◆ **Work instruction**
Repeat exactly the lines below, from the line containing "[01:50:34.59]" through the last line, both included. Leave out any pictures.

◆ **Supplied entries**

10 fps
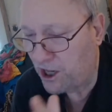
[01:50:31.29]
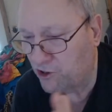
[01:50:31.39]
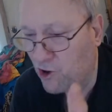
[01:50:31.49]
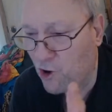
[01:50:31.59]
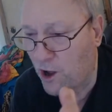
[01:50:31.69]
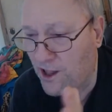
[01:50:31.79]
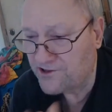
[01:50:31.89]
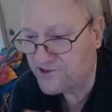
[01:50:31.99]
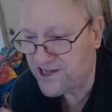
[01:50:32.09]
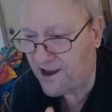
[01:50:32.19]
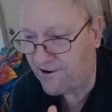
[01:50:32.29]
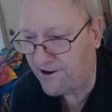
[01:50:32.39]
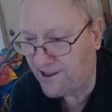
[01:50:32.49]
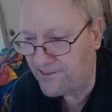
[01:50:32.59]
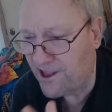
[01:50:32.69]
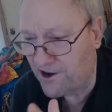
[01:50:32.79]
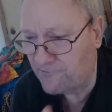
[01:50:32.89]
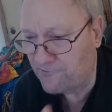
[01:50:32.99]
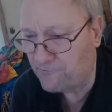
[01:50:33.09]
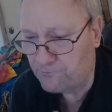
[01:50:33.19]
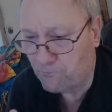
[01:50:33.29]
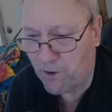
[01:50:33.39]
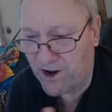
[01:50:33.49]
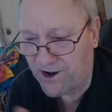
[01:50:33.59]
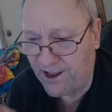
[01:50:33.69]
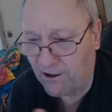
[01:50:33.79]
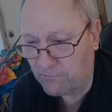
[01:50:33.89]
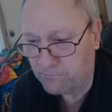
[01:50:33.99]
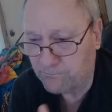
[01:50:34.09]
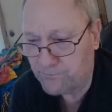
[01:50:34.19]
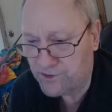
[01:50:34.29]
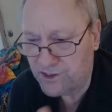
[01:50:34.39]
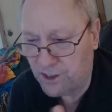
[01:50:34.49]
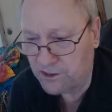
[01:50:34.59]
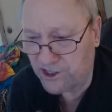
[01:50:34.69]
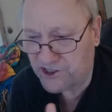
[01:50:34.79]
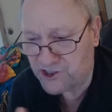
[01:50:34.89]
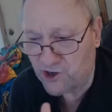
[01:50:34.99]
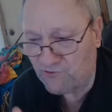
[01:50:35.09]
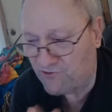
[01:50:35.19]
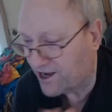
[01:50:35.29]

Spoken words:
on Saturday, and then Monday I'll let you know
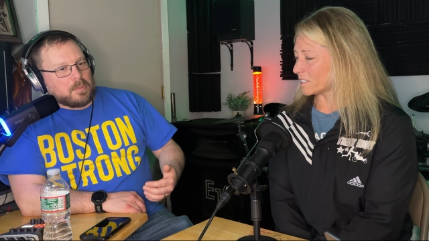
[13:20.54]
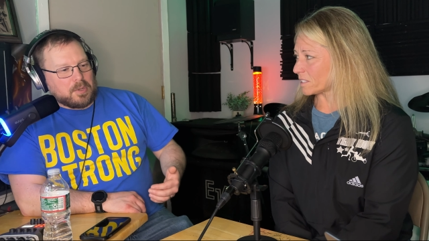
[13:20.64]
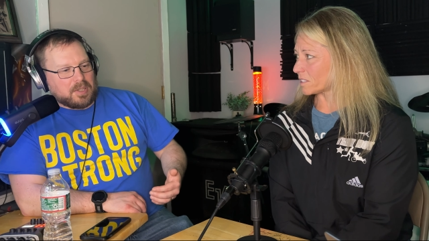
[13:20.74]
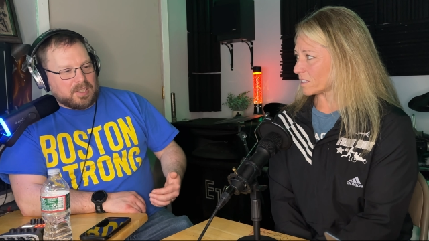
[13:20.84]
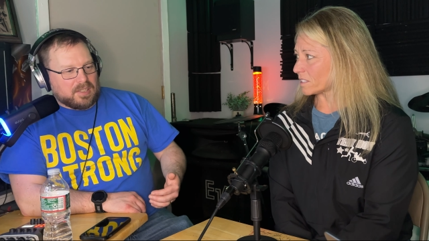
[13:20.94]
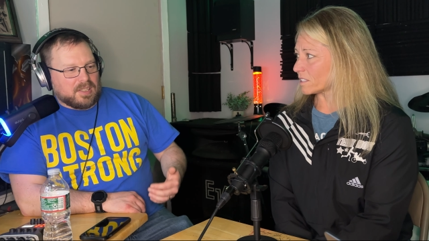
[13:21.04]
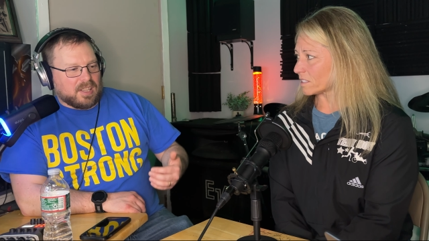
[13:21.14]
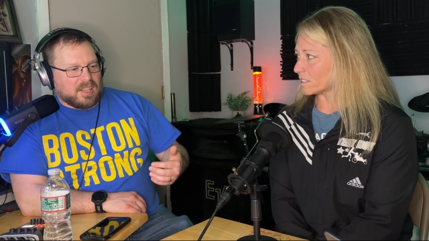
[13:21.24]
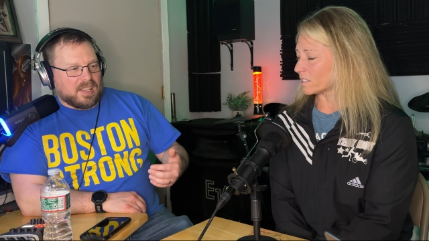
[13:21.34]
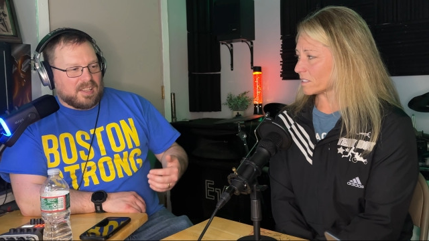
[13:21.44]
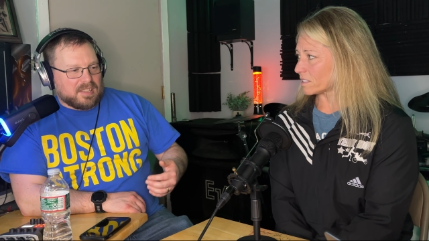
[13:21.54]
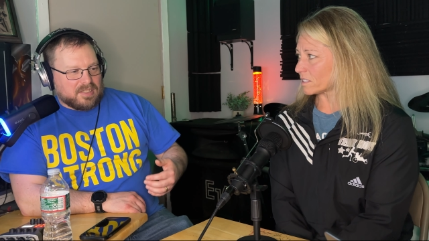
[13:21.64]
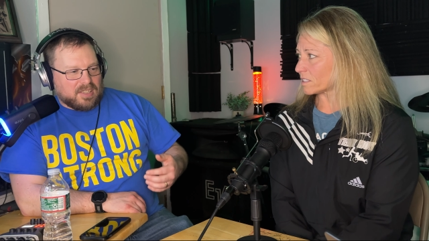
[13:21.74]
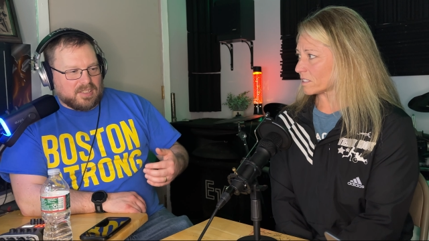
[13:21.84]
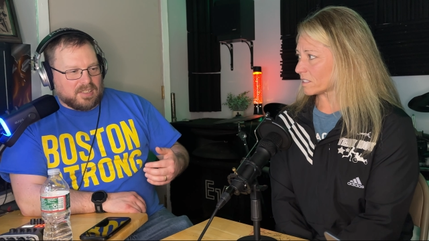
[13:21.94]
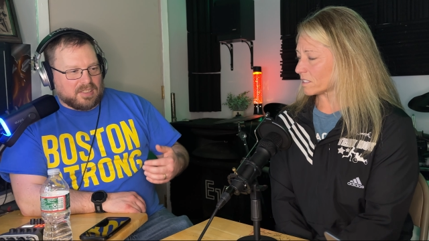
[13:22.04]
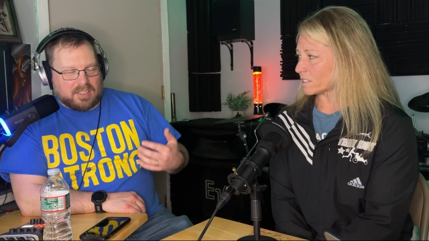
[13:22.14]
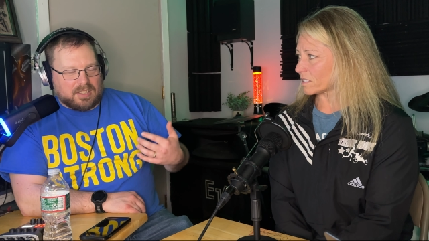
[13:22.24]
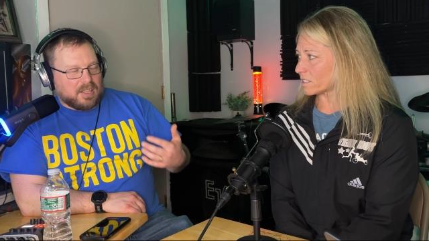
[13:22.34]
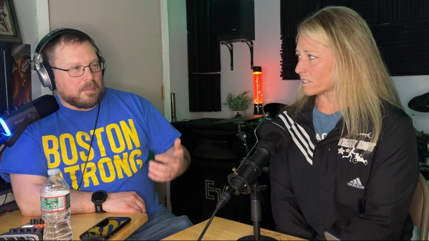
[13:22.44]
Speaker 1: morning, and
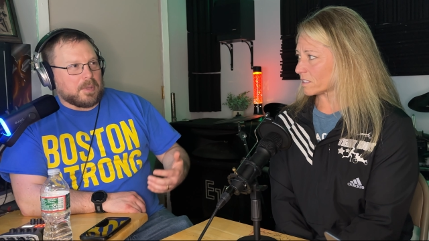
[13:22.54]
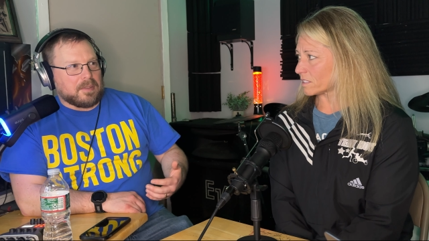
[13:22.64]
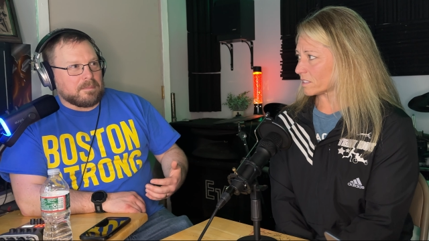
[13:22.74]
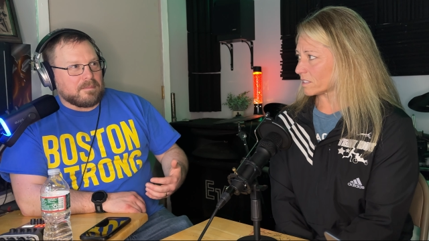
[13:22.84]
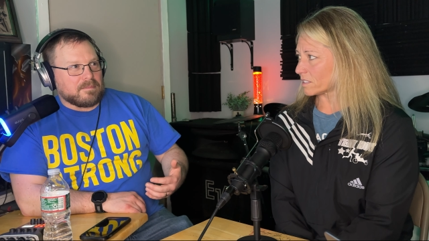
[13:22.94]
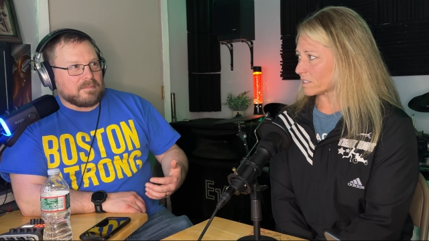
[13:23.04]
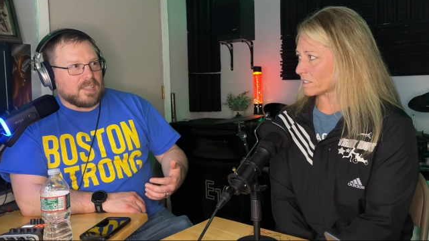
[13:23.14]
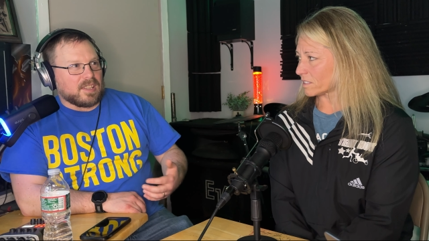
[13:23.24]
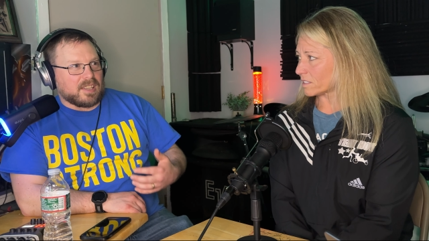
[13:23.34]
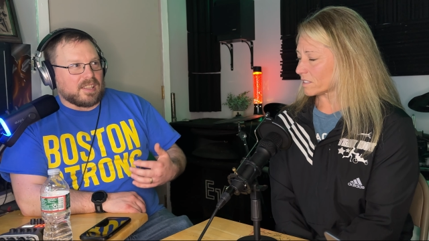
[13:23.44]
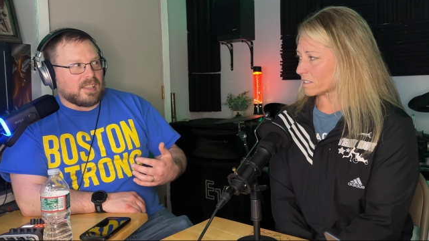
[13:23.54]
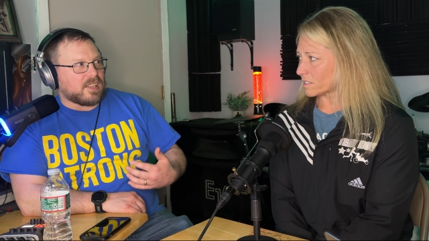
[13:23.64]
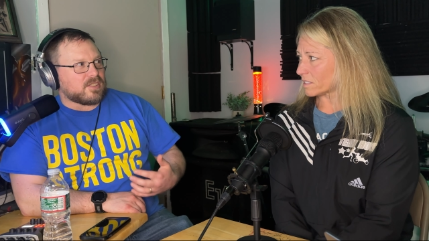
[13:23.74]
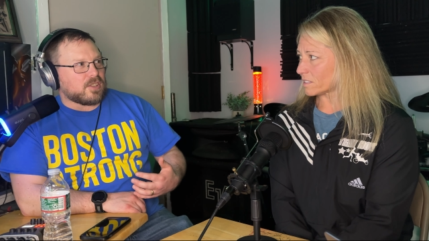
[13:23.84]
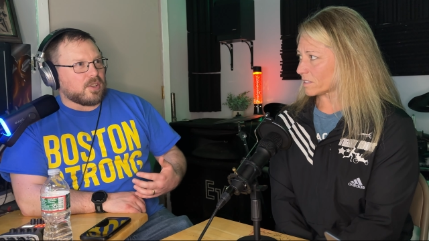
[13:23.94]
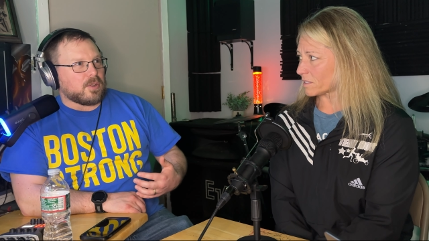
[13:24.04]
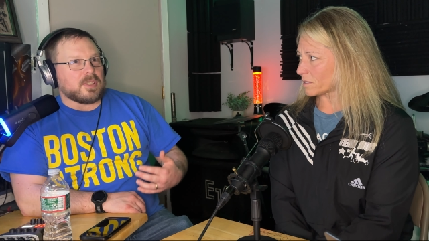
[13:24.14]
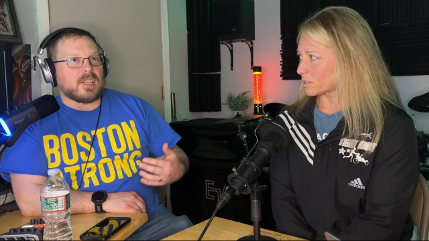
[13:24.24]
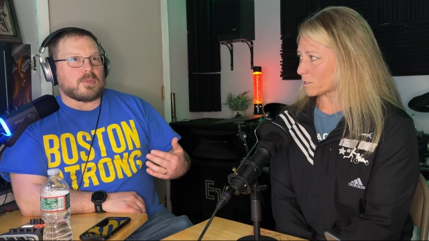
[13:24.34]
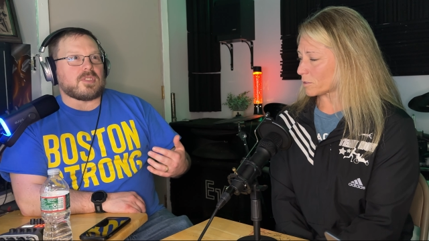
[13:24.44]
it hit me. Like I had to
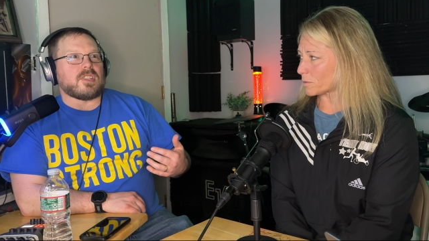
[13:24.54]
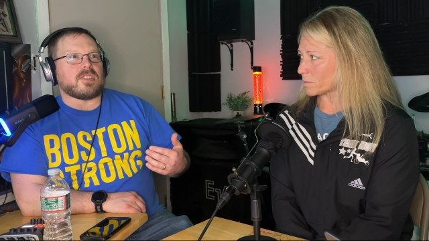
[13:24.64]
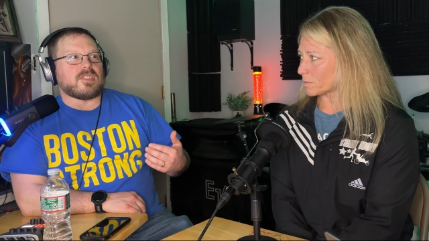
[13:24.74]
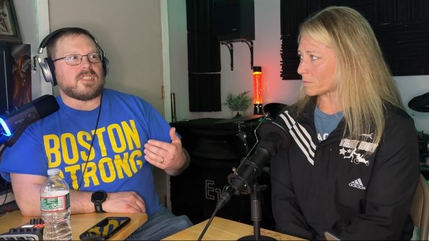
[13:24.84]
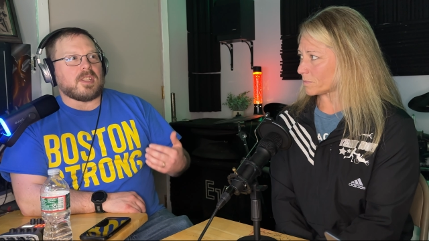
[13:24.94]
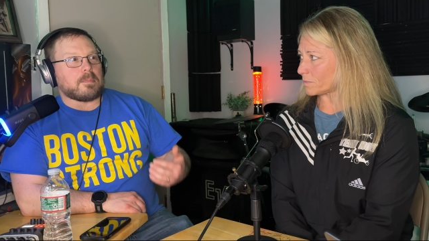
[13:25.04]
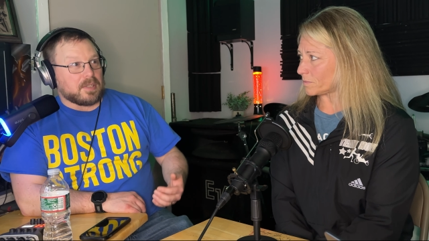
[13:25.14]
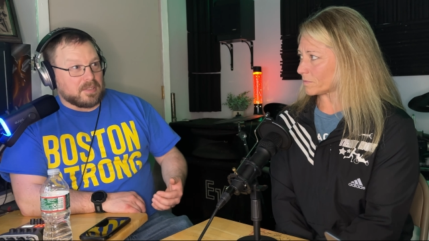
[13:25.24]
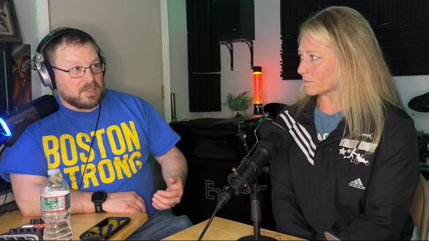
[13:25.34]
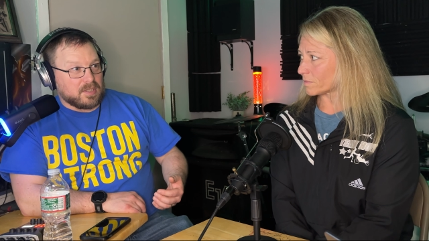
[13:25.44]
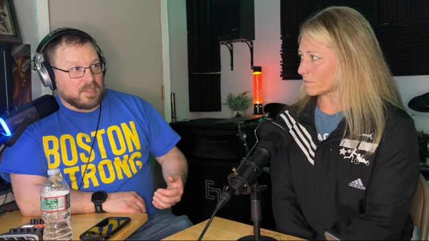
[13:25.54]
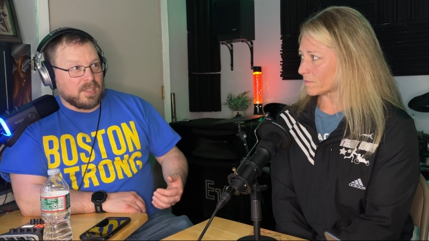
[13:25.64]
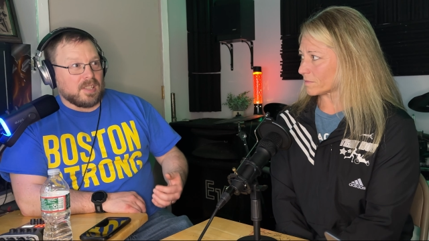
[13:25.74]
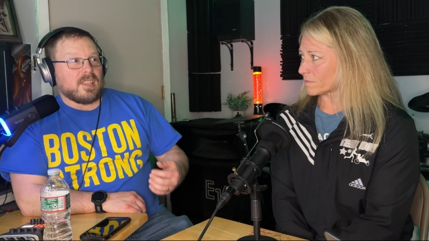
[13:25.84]
go, and I was near Dippins.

◆ **Reply**
[01:50:34.59]
[01:50:34.69]
[01:50:34.79]
[01:50:34.89]
[01:50:34.99]
[01:50:35.09]
[01:50:35.19]
[01:50:35.29]

Spoken words:
on Saturday, and then Monday I'll let you know
[13:20.54]
[13:20.64]
[13:20.74]
[13:20.84]
[13:20.94]
[13:21.04]
[13:21.14]
[13:21.24]
[13:21.34]
[13:21.44]
[13:21.54]
[13:21.64]
[13:21.74]
[13:21.84]
[13:21.94]
[13:22.04]
[13:22.14]
[13:22.24]
[13:22.34]
[13:22.44]
Speaker 1: morning, and
[13:22.54]
[13:22.64]
[13:22.74]
[13:22.84]
[13:22.94]
[13:23.04]
[13:23.14]
[13:23.24]
[13:23.34]
[13:23.44]
[13:23.54]
[13:23.64]
[13:23.74]
[13:23.84]
[13:23.94]
[13:24.04]
[13:24.14]
[13:24.24]
[13:24.34]
[13:24.44]
it hit me. Like I had to
[13:24.54]
[13:24.64]
[13:24.74]
[13:24.84]
[13:24.94]
[13:25.04]
[13:25.14]
[13:25.24]
[13:25.34]
[13:25.44]
[13:25.54]
[13:25.64]
[13:25.74]
[13:25.84]
go, and I was near Dippins.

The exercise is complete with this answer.